Items from a dataset
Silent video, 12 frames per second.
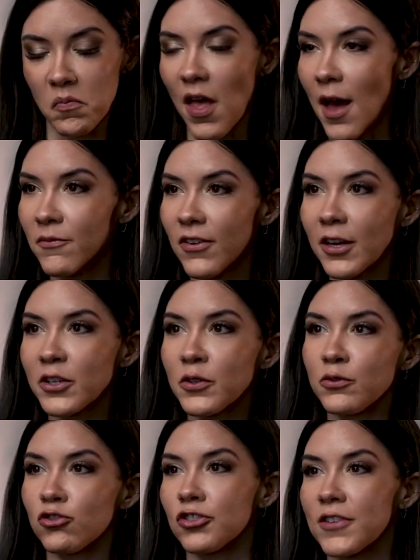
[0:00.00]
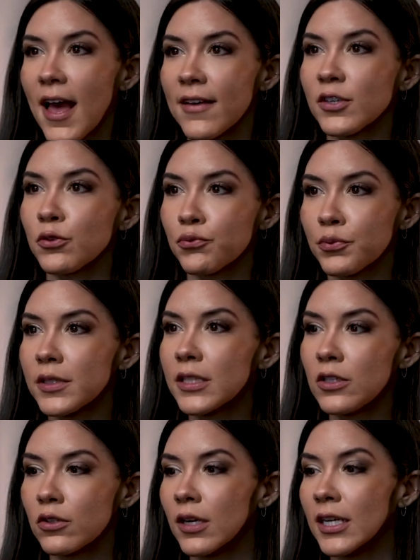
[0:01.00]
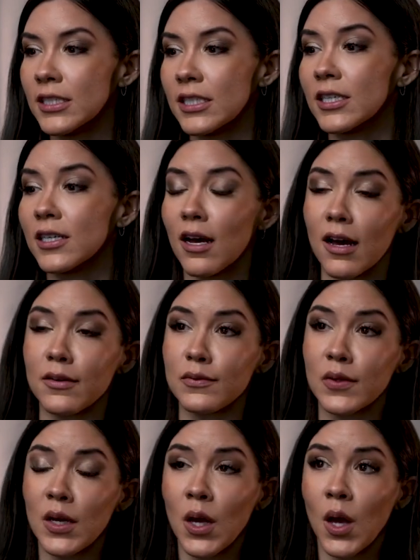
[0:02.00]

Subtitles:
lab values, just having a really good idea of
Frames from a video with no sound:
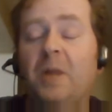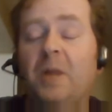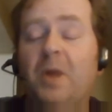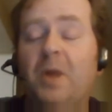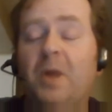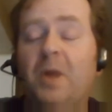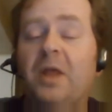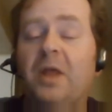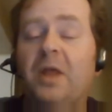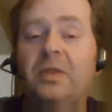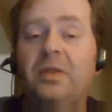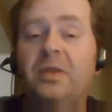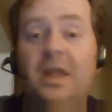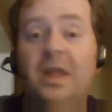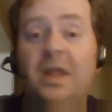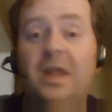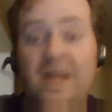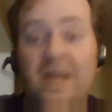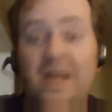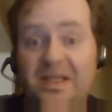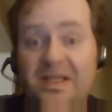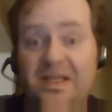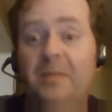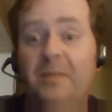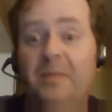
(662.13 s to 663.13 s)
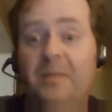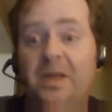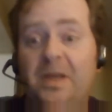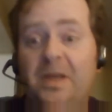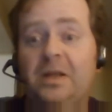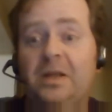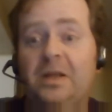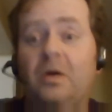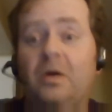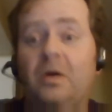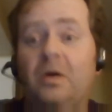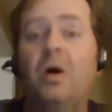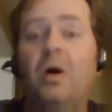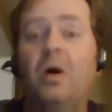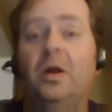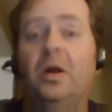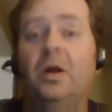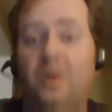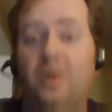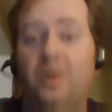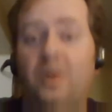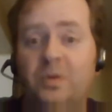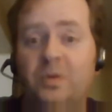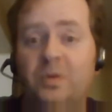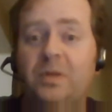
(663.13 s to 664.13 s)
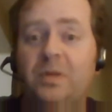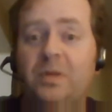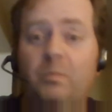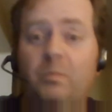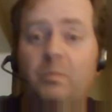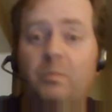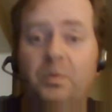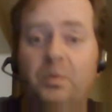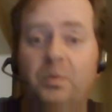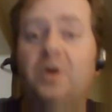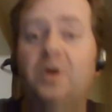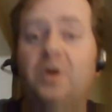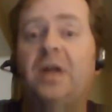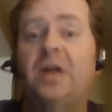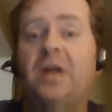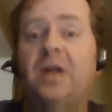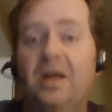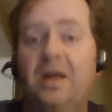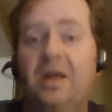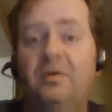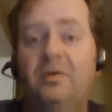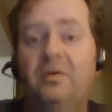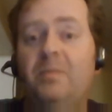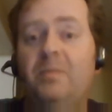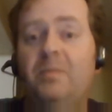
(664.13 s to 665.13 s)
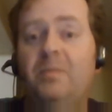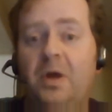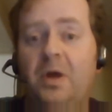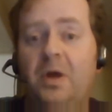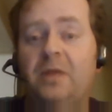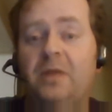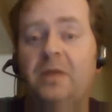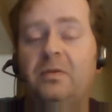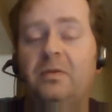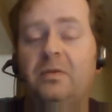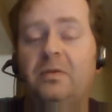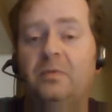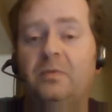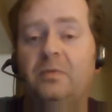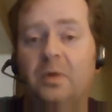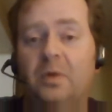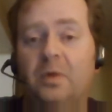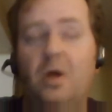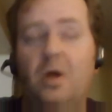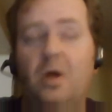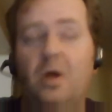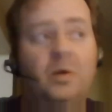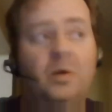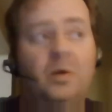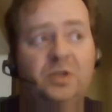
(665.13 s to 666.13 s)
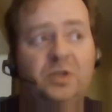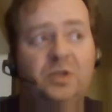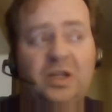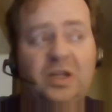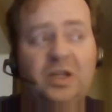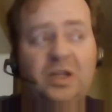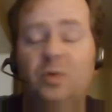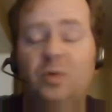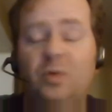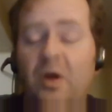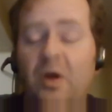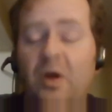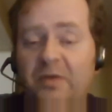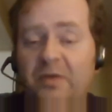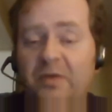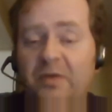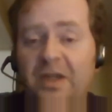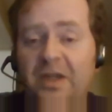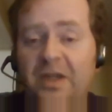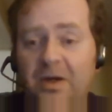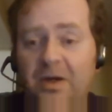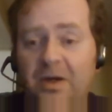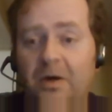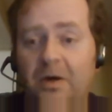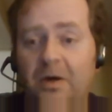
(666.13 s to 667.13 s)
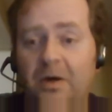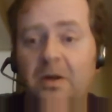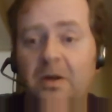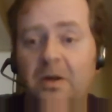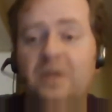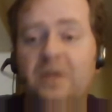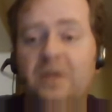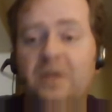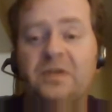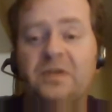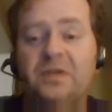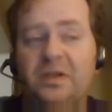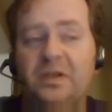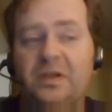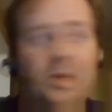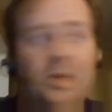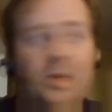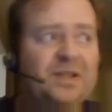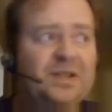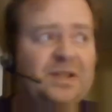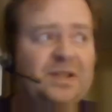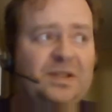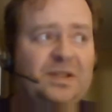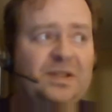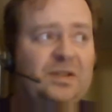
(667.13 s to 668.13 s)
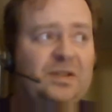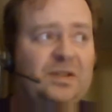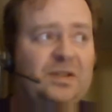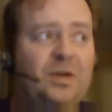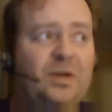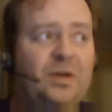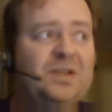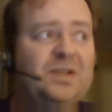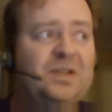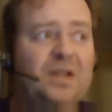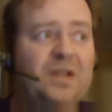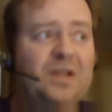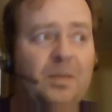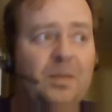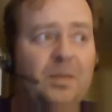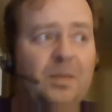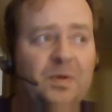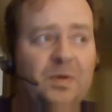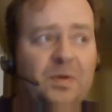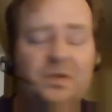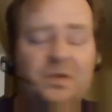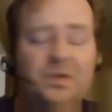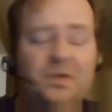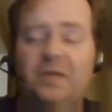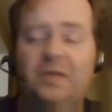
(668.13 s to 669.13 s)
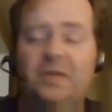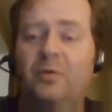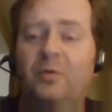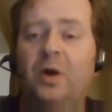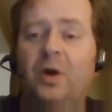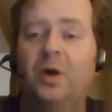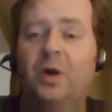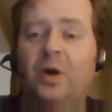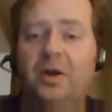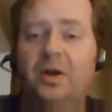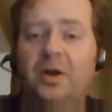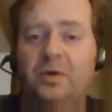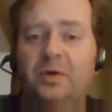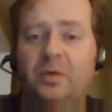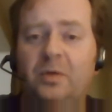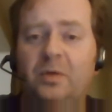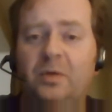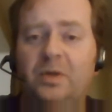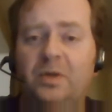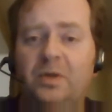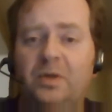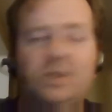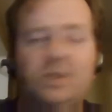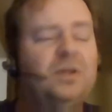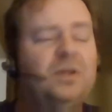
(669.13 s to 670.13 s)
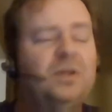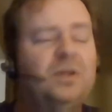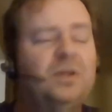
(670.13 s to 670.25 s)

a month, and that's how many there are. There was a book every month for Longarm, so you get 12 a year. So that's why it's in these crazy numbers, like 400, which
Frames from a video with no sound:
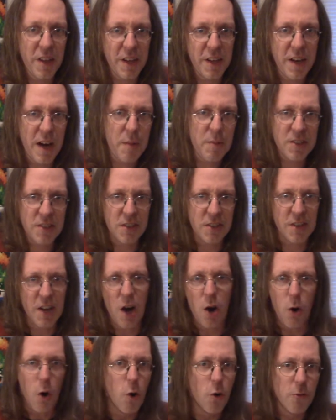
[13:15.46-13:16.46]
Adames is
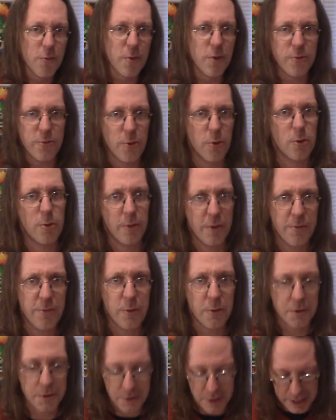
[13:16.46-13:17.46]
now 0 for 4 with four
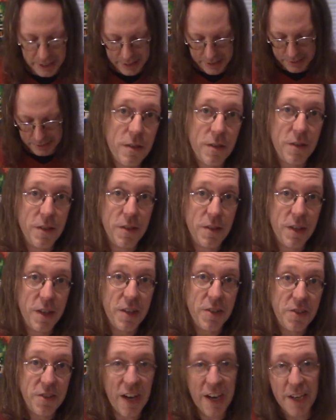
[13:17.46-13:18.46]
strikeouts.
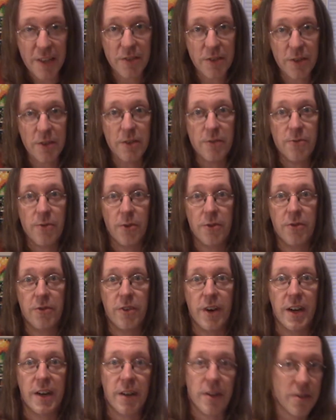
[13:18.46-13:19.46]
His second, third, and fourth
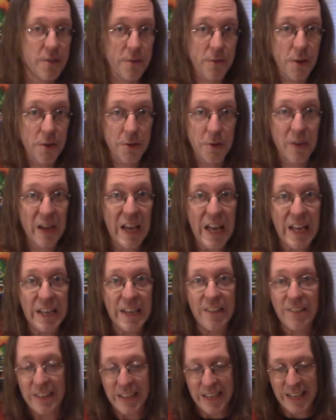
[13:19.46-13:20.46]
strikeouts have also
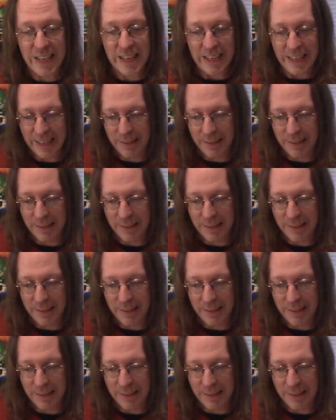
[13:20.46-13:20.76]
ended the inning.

What you should do
Starting with the line that contains "[13:16.46-13:17.46]", print every remaining line of the records above, exactly as it stands. Do not print the pictures.

Response area
[13:16.46-13:17.46]
now 0 for 4 with four
[13:17.46-13:18.46]
strikeouts.
[13:18.46-13:19.46]
His second, third, and fourth
[13:19.46-13:20.46]
strikeouts have also
[13:20.46-13:20.76]
ended the inning.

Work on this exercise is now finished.